Non esiste una app per prenotare un pirata informatico e raggiungere luoghi irresistibili, ma anche senza Uber c’è chi – senza inutili attese – ha saputo farsi scarrozzare in mezzo ai segreti
L’estate 2014 non ha regalato il caldo che la stagione normalmente porta in dote, ma chi voleva farsi venire i bollori c’è riuscito ugualmente leggendo rapporti forensi che hanno evidenziato incandescenti scenari di “in-sicurezza” digitale.
Ad agosto, mentre in tanti inseguivano “un posto al sole” e lo facevano senza doppi sensi, qualcuno è incappato nella ferale notizia di una allegra masnada di pirati informatici che per dodici lunghi anni ha flagellato Germania, Austria e Svizzera.
La solita storia degli ancor più soliti goliardi del bit, sempre pronti a bizzarre performance per esibire inconsuete e imprevedibili capacità? Niente affatto. La banda ricordava il cliché di monsieur Travet: in pratica un gruppo di tristissimi personaggi che avevano trasformato un’arte (pur discutibile come arte…) in un tetro mestiere fatto di azioni ripetitive, cicliche, piatte, sempre uguali.
Questi efficaci “signori” hanno preso di mira 300 organizzazioni di rilievo e per oltre un decennio le hanno …assistite, ovviamente a totale loro insaputa, per predarle di ogni informazione e segreto. Dal 2002 ai giorni nostri, la riserva di caccia si è ampliata e la cosiddetta Harkonnen è arrivata a consolidare il proprio bacino di realtà virtualmente vampirizzate.
È legittimo domandarsi chi possa esser rientrato nella variegata lista delle vittime, ma la risposta non offre alcuno spunto di conforto: nel mirino della grigia organizzazione di predoni tecnologici ci sono finite holding, istituzioni governative, centri di ricerca, società commerciali e impianti di infrastrutture critiche.
La circoscritta area geografica transalpina induce subito a riconoscere che la scelta dei bersagli è ricaduta su target di lingua tedesca: la cricca intenta a rubare documentazione non voleva appesantire il proprio ciclo industrializzato di lavoro illecito con una pericolosa fase di traduzione da altri idiomi, che avrebbe rallentato le operazioni e magari comportato erronee interpretazioni e inutili saccheggi. Il valore aggiunto dell’attività è stato rappresentato dalla rigorosa precisione nel selezionare e poi rubare solo quanto di effettivo interesse.

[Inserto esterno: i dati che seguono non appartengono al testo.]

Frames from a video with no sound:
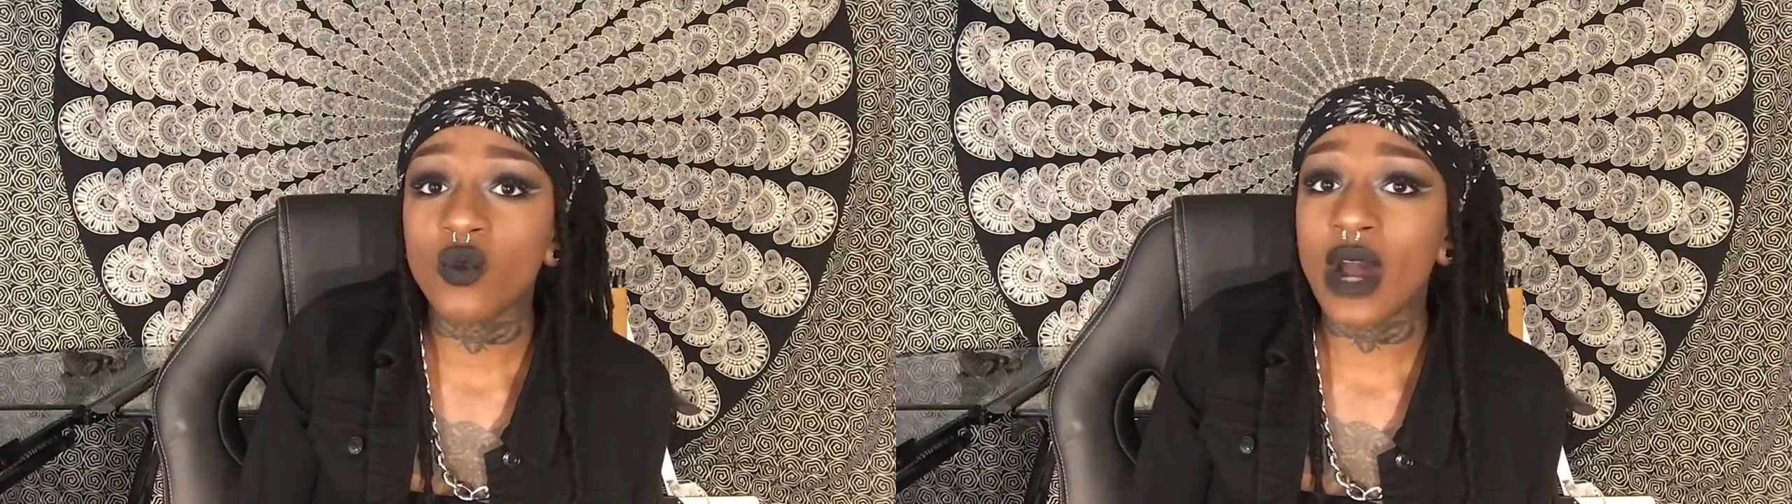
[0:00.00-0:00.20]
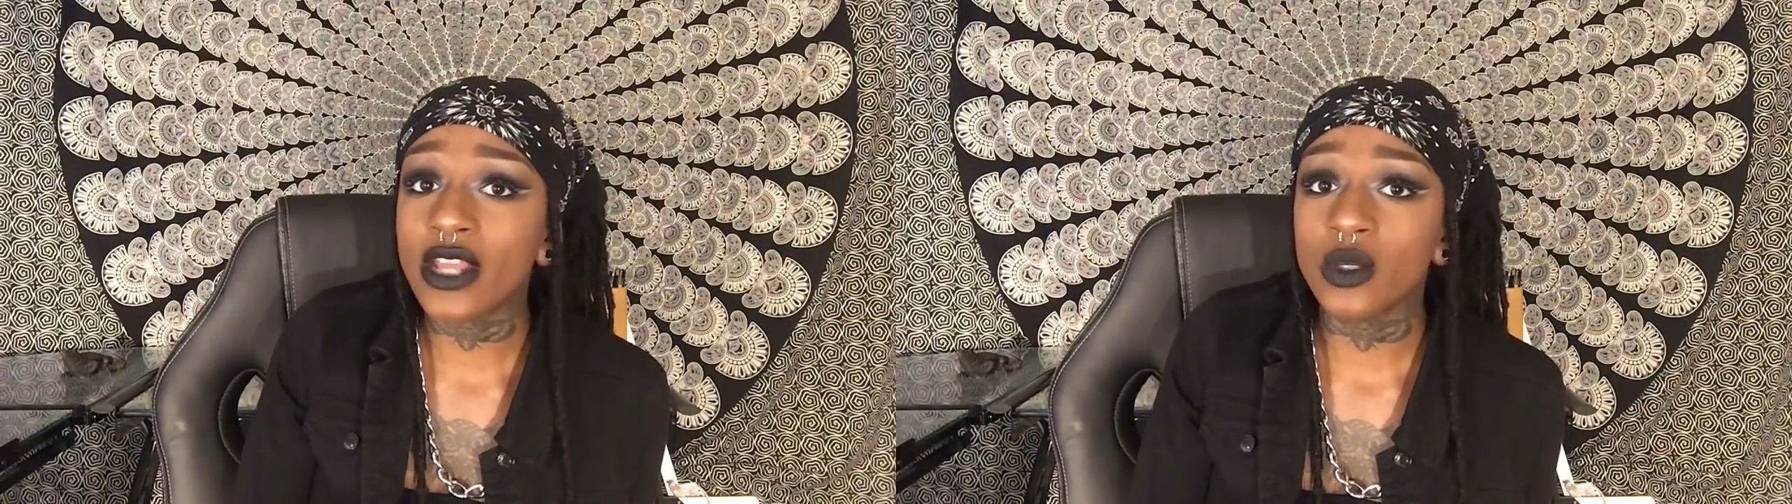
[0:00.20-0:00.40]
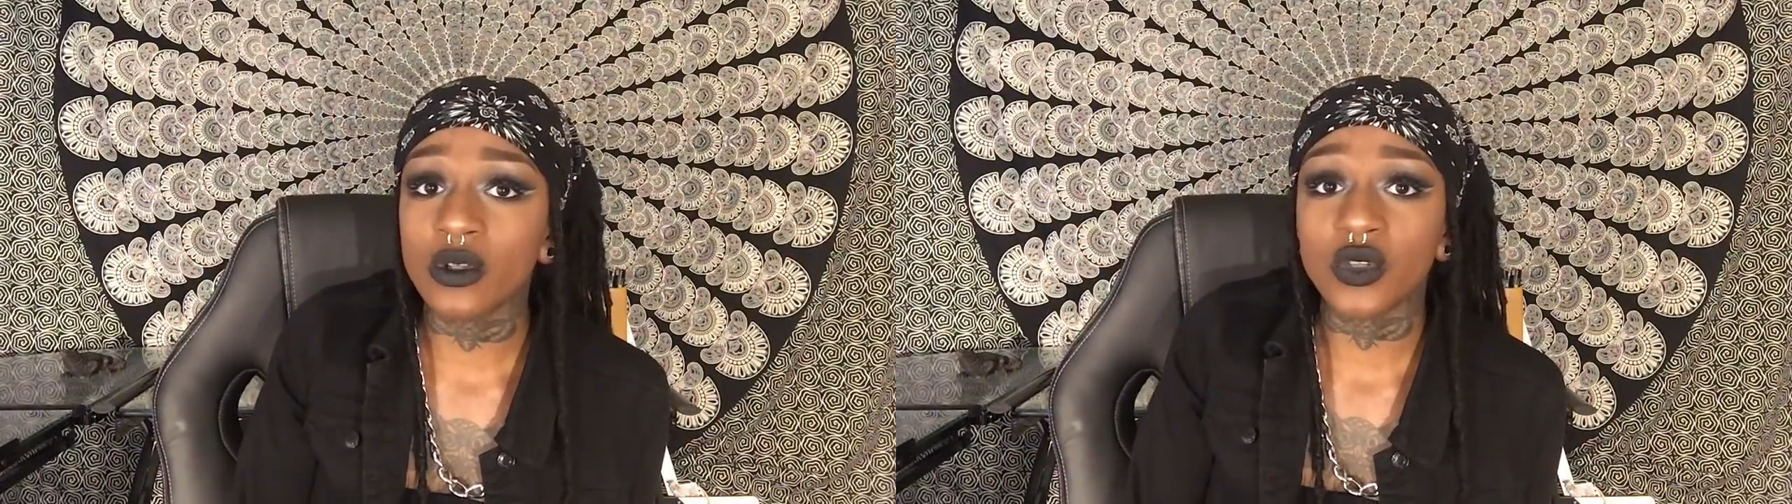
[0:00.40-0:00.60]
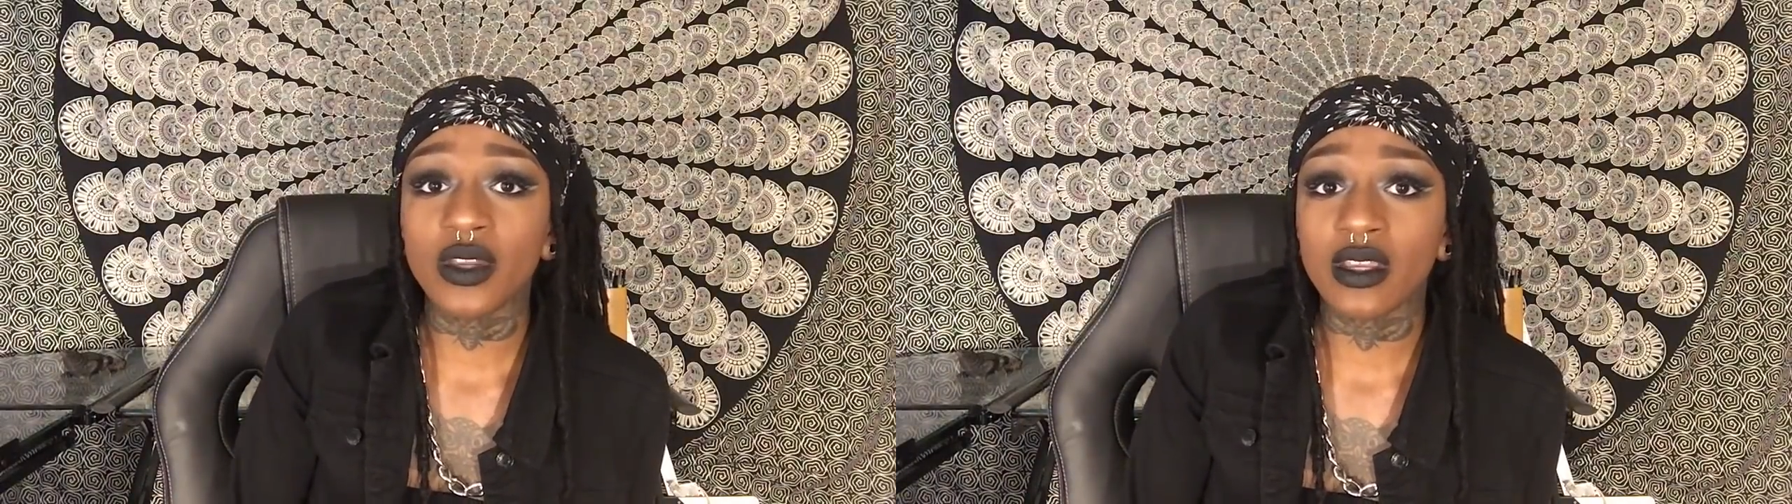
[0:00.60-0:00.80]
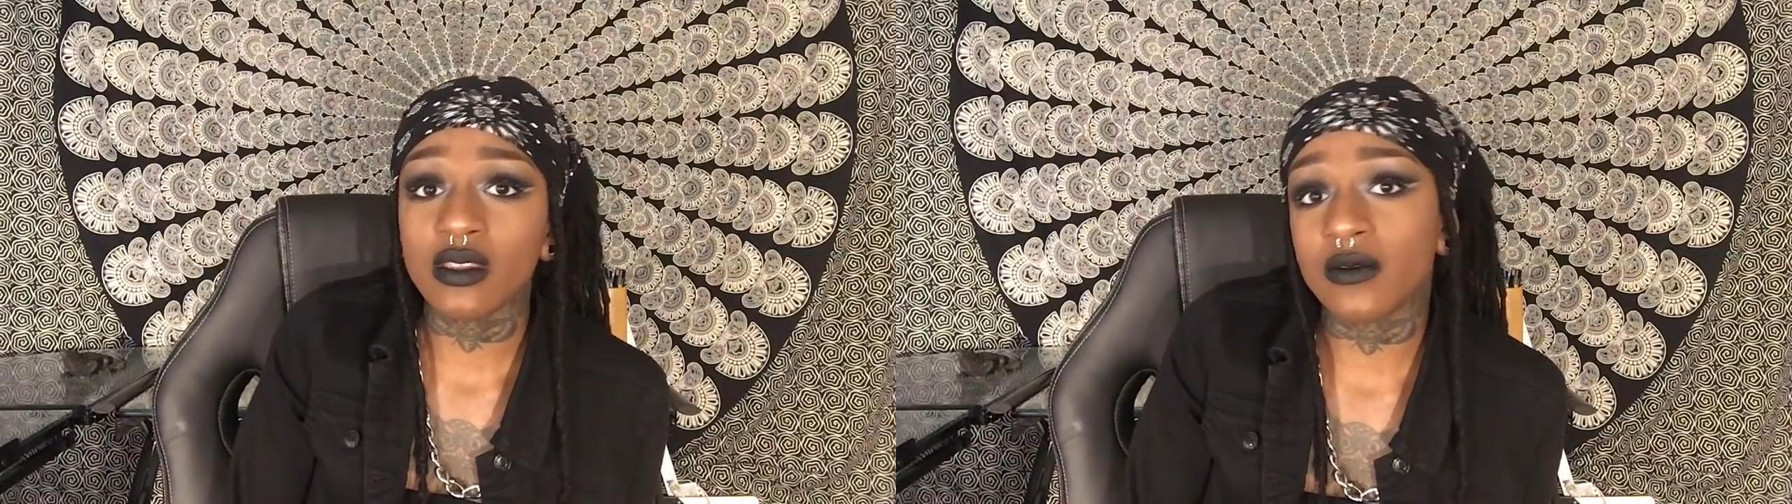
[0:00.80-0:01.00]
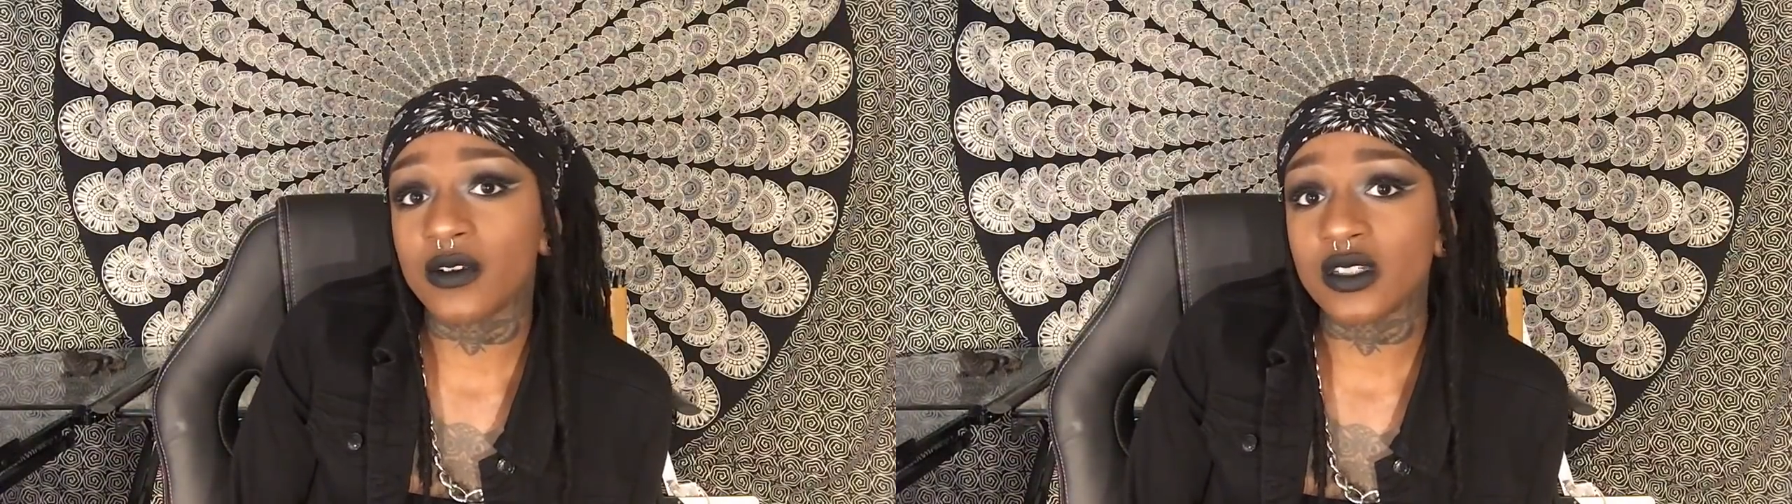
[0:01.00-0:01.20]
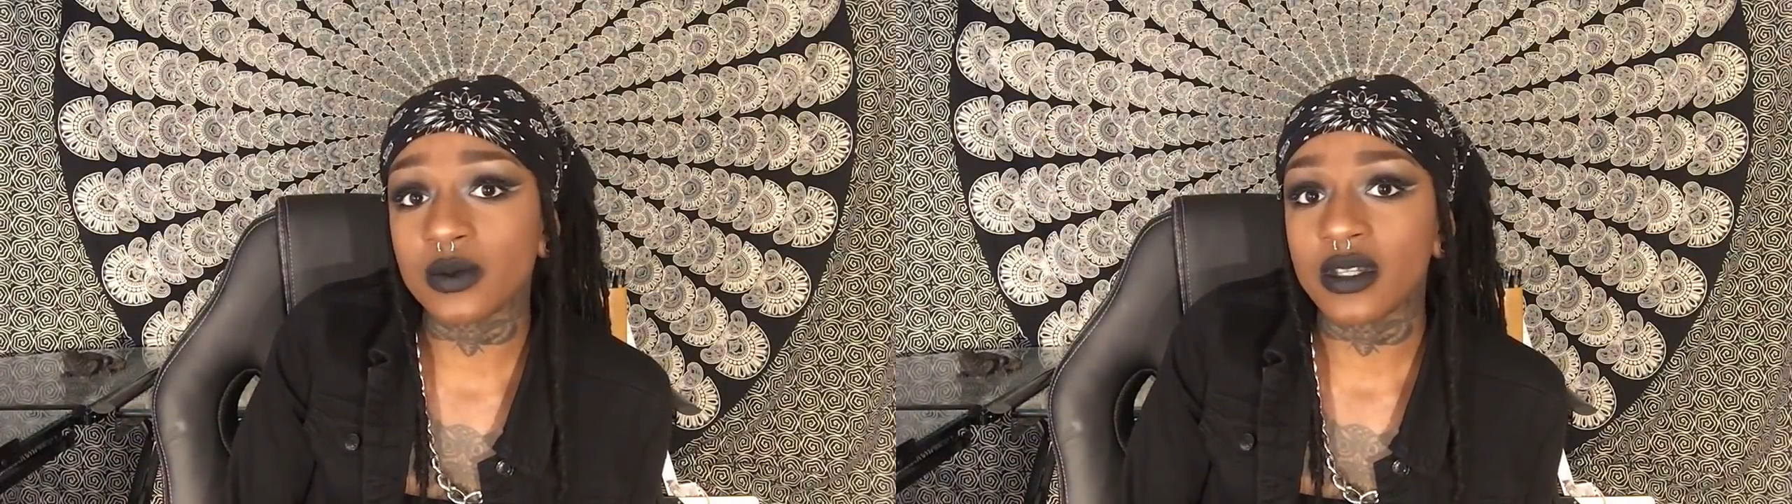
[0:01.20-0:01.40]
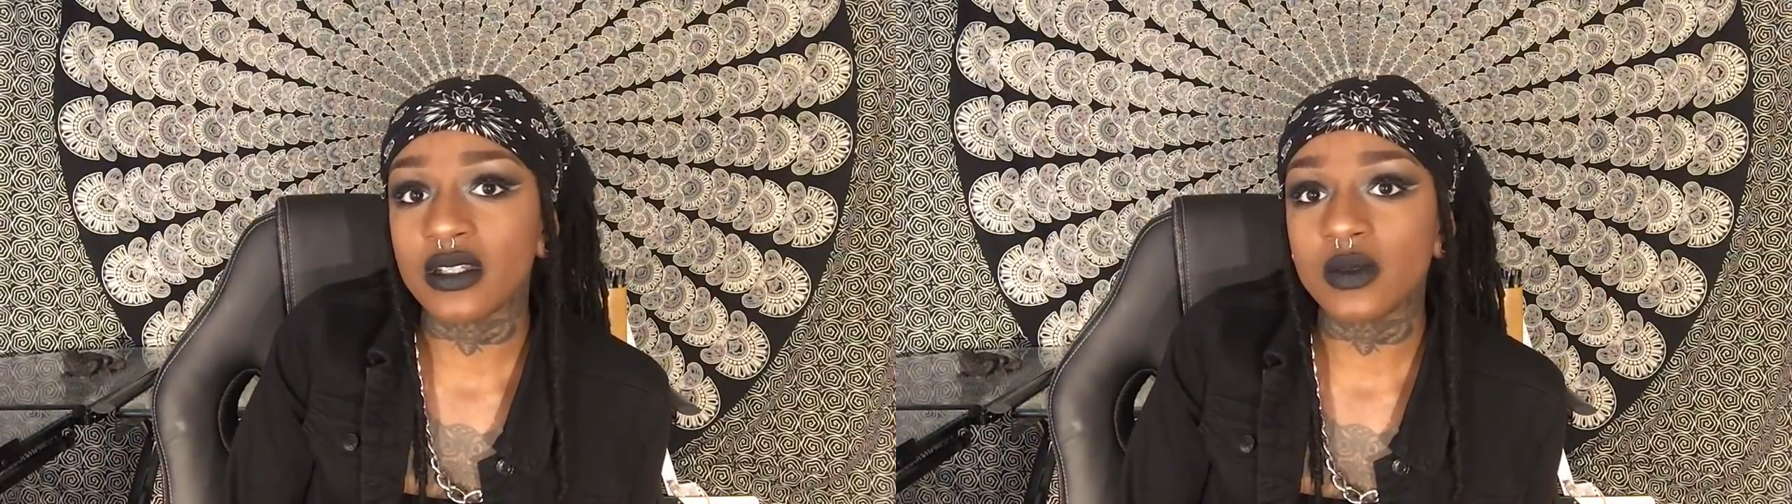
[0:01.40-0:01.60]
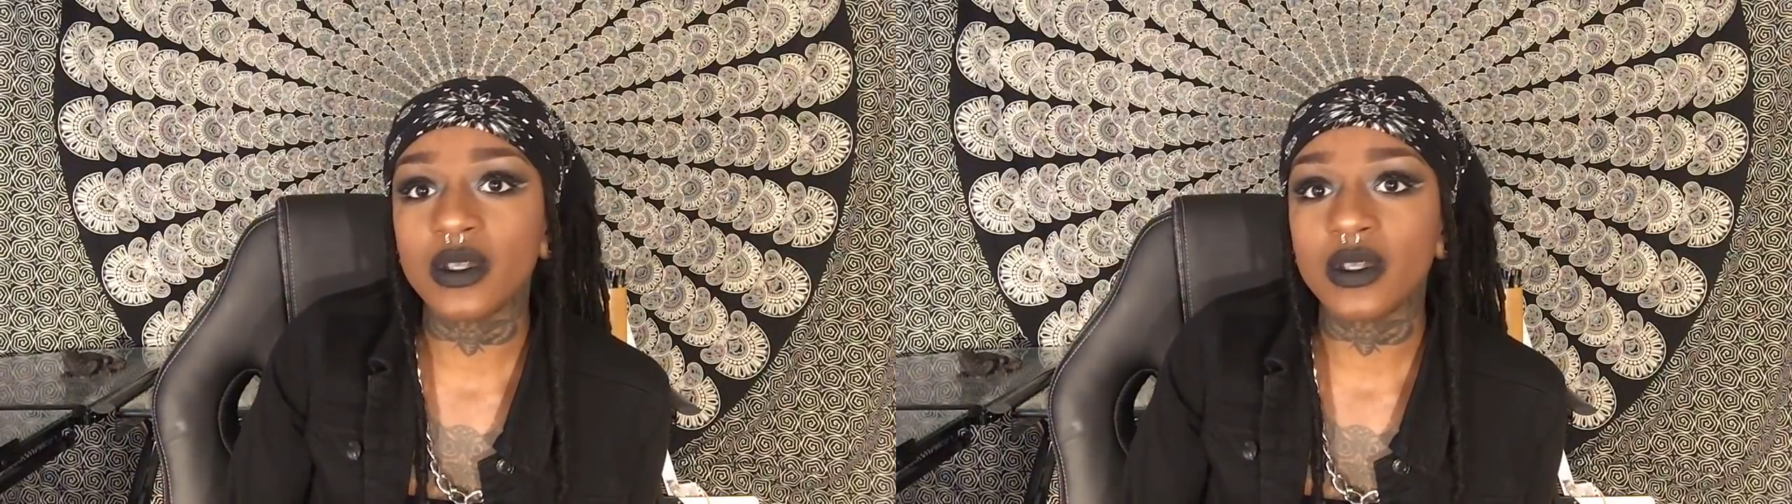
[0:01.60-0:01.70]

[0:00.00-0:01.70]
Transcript: why you were doing it in the first place,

La caratteristica di spicco del gruppo, in realtà, non è la …“qualità del servizio” ma piuttosto l’innesco del lavoro. A differenza dei tradizionali e affascinanti hacker dell’immaginario collettivo, i protagonisti di questa avventura non sono stati animati da irresistibili spinte ideologiche o da un insaziabile protagonismo: questi criminali agivano su commissione, avevano una clientela fissa, ricevevano puntuali sollecitazioni, colpivano su specifica richiesta. E la loro platea sapeva perfettamente quali fossero le possibilità di azione di questi cyber-gangster, che in precedenza avevano saputo promuovere il loro portfolio di opportunità con dimostrazioni pratiche che nessun’altra operazione di marketing avrebbe saputo eguagliare.
La cosa maggiormente terribile della vicenda è l’assoluta impossibilità di definire i danni. Nessuno sa davvero cosa sia successo, nessuno sa né può sapere quali e quante “carte” siano finite nelle mani sbagliate.
L’episodio – se così vogliamo definire 150 mesi costellati di quotidiane incursioni e di assoluto dominio delle mosse altrui – costituisce un imbarazzante esempio di “exfiltration”, fenomeno dilagante che troppi continuano a sottovalutare.
In questi anni, abbiamo avuto modo di saggiare le deflagranti conseguenze del “leaking” e quindi della fuoriuscita di incartamenti da contesti apparentemente blindati. Alle soffiate generiche (la cui destinazione viene individuata solo dopo essere entrati in possesso di dati e notizie) si aggiungono la ricerca mirata e l’acquisizione solo di quel che serve a un ben determinato scopo.
Il problema è talmente serio che nessuno ne parla. Oppure, nessuno ne parla perché non sa che il problema esiste?